Die EZB ist spät dran
Die EZB bleibt ihrer Linie treu. Sie hat bestätigt, ihr Ankaufprogramm zum Jahresende auf netto Null zurückzufahren. Es gibt also keine zusätzliche Liquidität mehr in den Markt. Allerdings werden fällige Anleihen weiterhin gegen neue getauscht. Dem Markt wird also noch keine Liquidität entzogen.
Dieser Schritt dürfte den Euro-Hütern nicht ganz leicht gefallen sein. Denn sie sind spät dran: Das Wachstumstempo geht zusehends zurück. Für das 3. Quartal wurde der Rückgang von 2,1% auf 1,6% (jeweils zum Vorjahresquartal) bestätigt. Die jüngsten Konjunkturdaten waren zwar durchgehend etwas besser als erwartet (Einkaufsmanager-Index bei 52,7 Punkten gegenüber 52,4 Punkten Konsenserwartung, Industrieproduktion + 1,2% ggü. Vj., Konsens 0,8%). Sie lagen aber eben auch unter den Daten der Vorperiode.
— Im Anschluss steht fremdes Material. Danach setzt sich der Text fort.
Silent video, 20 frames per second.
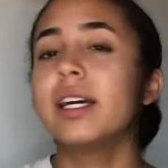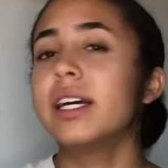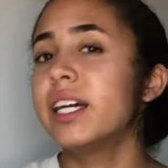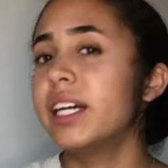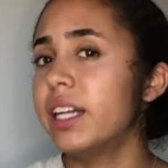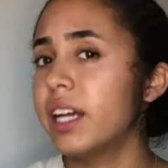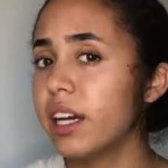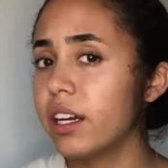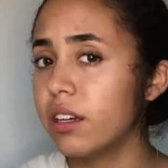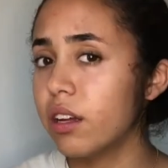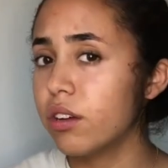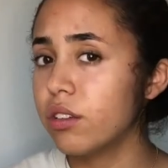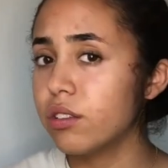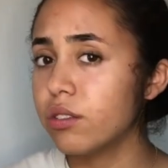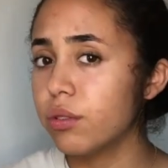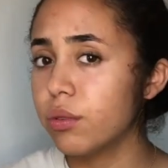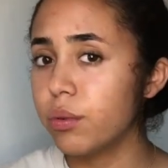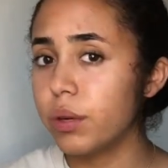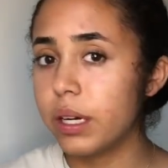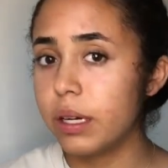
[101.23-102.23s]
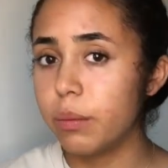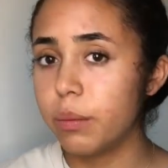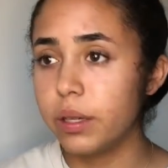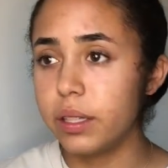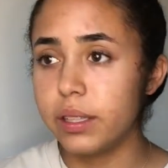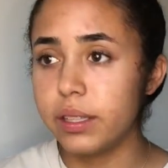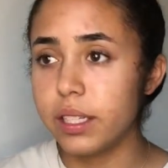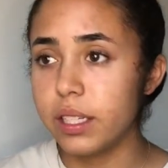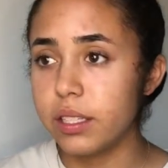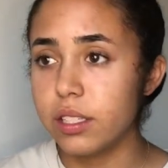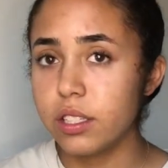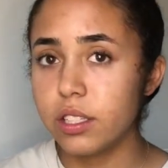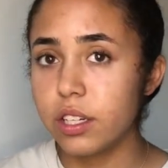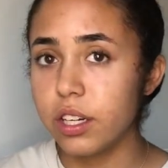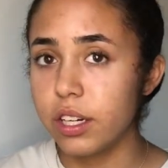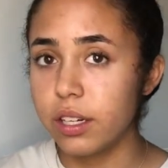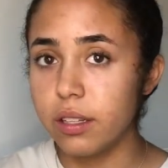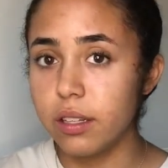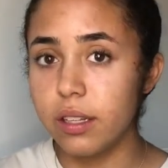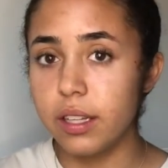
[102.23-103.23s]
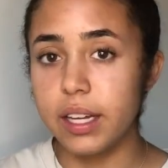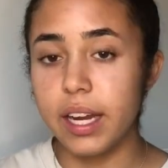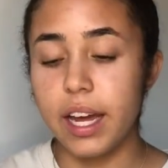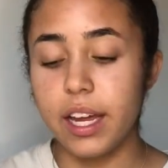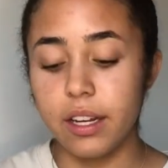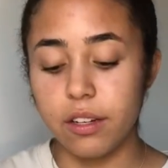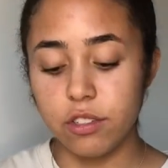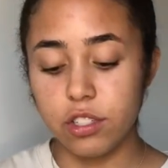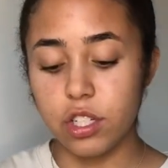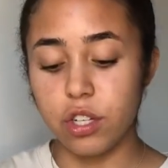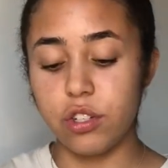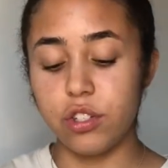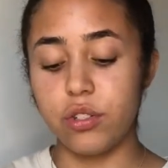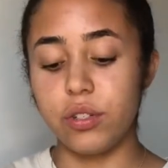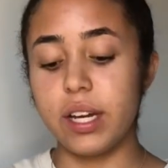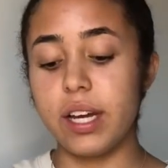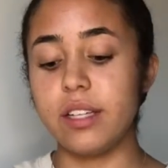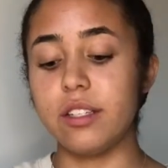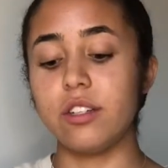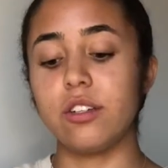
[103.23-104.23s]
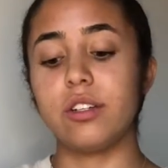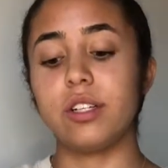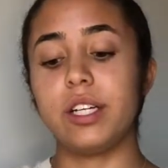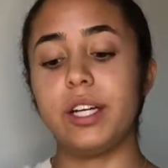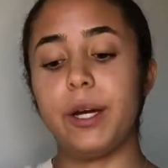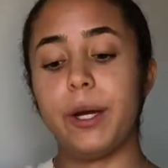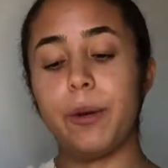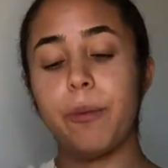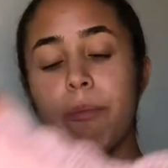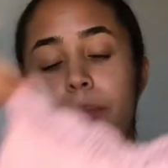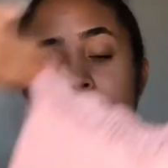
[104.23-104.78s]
and I can also wear it with the skirt that I showed you guys earlier.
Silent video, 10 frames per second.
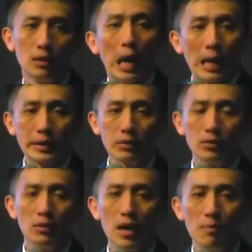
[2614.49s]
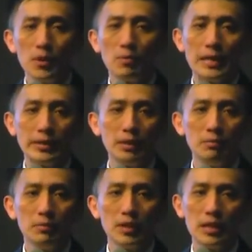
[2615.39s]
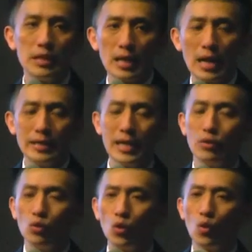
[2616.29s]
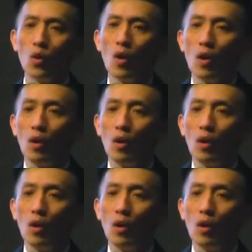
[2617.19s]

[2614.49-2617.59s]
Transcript: I tell you, I built my team, is I dare to go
Damit bestätigt sich, dass die EZB wohl ihre Chance zu einer rechtzeitigen Straffung verpasst hat. Sie muss nun in einen sich immer deutlicher abzeichnenden Abschwung hinein ihre Politik straffen. Dafür dürfte nicht zuletzt die im jüngsten Gutachten des Sachverständigenrats thematisierte Fehleinschätzung des Produktionspotenzials eine Rolle gespielt haben. OECD, EU-Kommission und IWF haben demnach mehr oder weniger unabhängig voneinander seit der Krise von 2008/09 das Potenzial der Eurozone und damit die deflationäre Lücke zu hoch eingeschätzt. Auf dieser Basis wurde dann ein übertriebener Bedarf an konjunktureller Stimulierung durch eine ultra-expansive Politik diagnostiziert. Dieser Fehler ist allerdings nicht politischen Wünschen sondern den Schwächen der statistischen Verfahren geschuldet.
Fazit: Die ohnehin nicht sehr starke Zinsperspektive wird noch schwächer. Der Budgetstreit mit Italien und die verpassten Chancen einer Reform der Union wiegen schwerer und belasten den Euro neben dem Schwund der Zinshoffnungen zusätzlich.